26 lipca 2015, 19:06
"napisał do mnie żebym przyjechała do niego w poniedziałek...najpierw non stop mnie przytulał... Potem złapał mnie za kark i zaczął całować...Gdy miałam jechać powiedział że mnie bardzo kocha i chce być ze mną... Nie chce teraz też się ze mną spotykać twierdzi że ma inne plany"

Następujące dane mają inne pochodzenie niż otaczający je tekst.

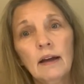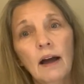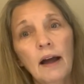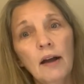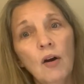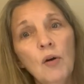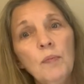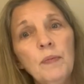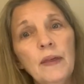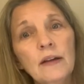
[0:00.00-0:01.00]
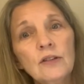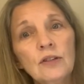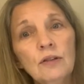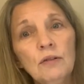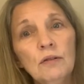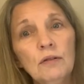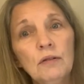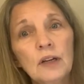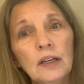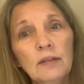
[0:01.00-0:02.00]
I hope that you
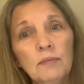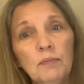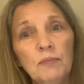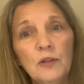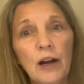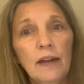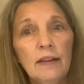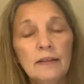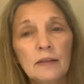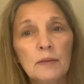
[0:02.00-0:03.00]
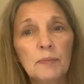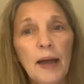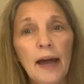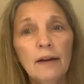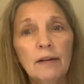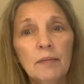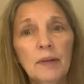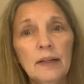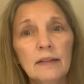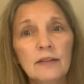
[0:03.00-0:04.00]
can try this pattern and
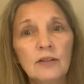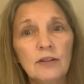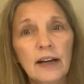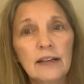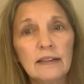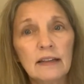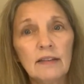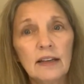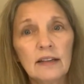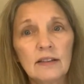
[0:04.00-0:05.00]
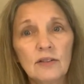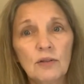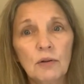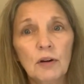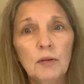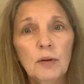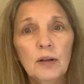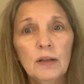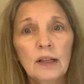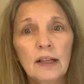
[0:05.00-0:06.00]
make this dress. I think it's adorable.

Rozumiem, że po tym jak powiedział, że Cię kocha przespaliście się? Nie widzisz jasności tej sytuacji? Facet Cię wykorzytsał i tyle, nie ma ochoty na nic innego, ale jak zaproponujesz mu seks to możesz liczyć na regularne spotkania.
26 lipca 2015, 19:40
Nic nie rób. Jak będzie mu zależało, to na pewno znajdzie do Ciebie drogę. Mówię Ci to z własnego doświadczenia. Miałam 16 lat kiedy zakochałam się w sporo starszym ode mnie mężczyźnie. Adam, podobnie jak Twój Luby, nie był zainteresowany stałym związkiem. Owszem, chciał się spotykać regularnie, deklarował swoje uczucia do mnie, ale nie chciał w żaden sposób się wiązać - tzn. ja miałam osobne życie i on miał osobne życie, żadnych wspólnych planów, żadnych nawet mniejszych zobowiązań - jedynie niezobowiązujące spotkania. Typowy wolny związek. Powiem Ci tak, byłam głupia i tkwiłam w takim związku ponad 2 lata. Z każdym miesiącem byłam coraz bardziej sfrustrowana i taki rodzaj związku nie dawał mi w ogóle satysfakcji. Nie miałam tego co dla mnie osobiście jest najważniejsze - poczucia stabilności i bezpieczeństwa. W końcu odeszłam, z dnia na dzień, zadzwonił ze 2 razy, ale nie odebrałam. Już więcej się nie fatygował (przypominam, po 2-letnim "pseudo-związku"!). Kilka dni później poznałam swojego obecnego chłopaka, z którym jestem do dziś. Wiedział czego chce, szukał kogoś do normalnego związku, bardzo się o mnie starał. I szczerze mówiąc - przy moim obecnym chłopaku naprawdę odżyłam.
Chodzi mi o to, że nie ważne jak bardzo będziesz zakochana. O ile sama nie chcesz być w wolnym związku, to taki układ nidgy Ci nie da satysfakcji. To naprawdę nie ma większego sensu. Odpuść.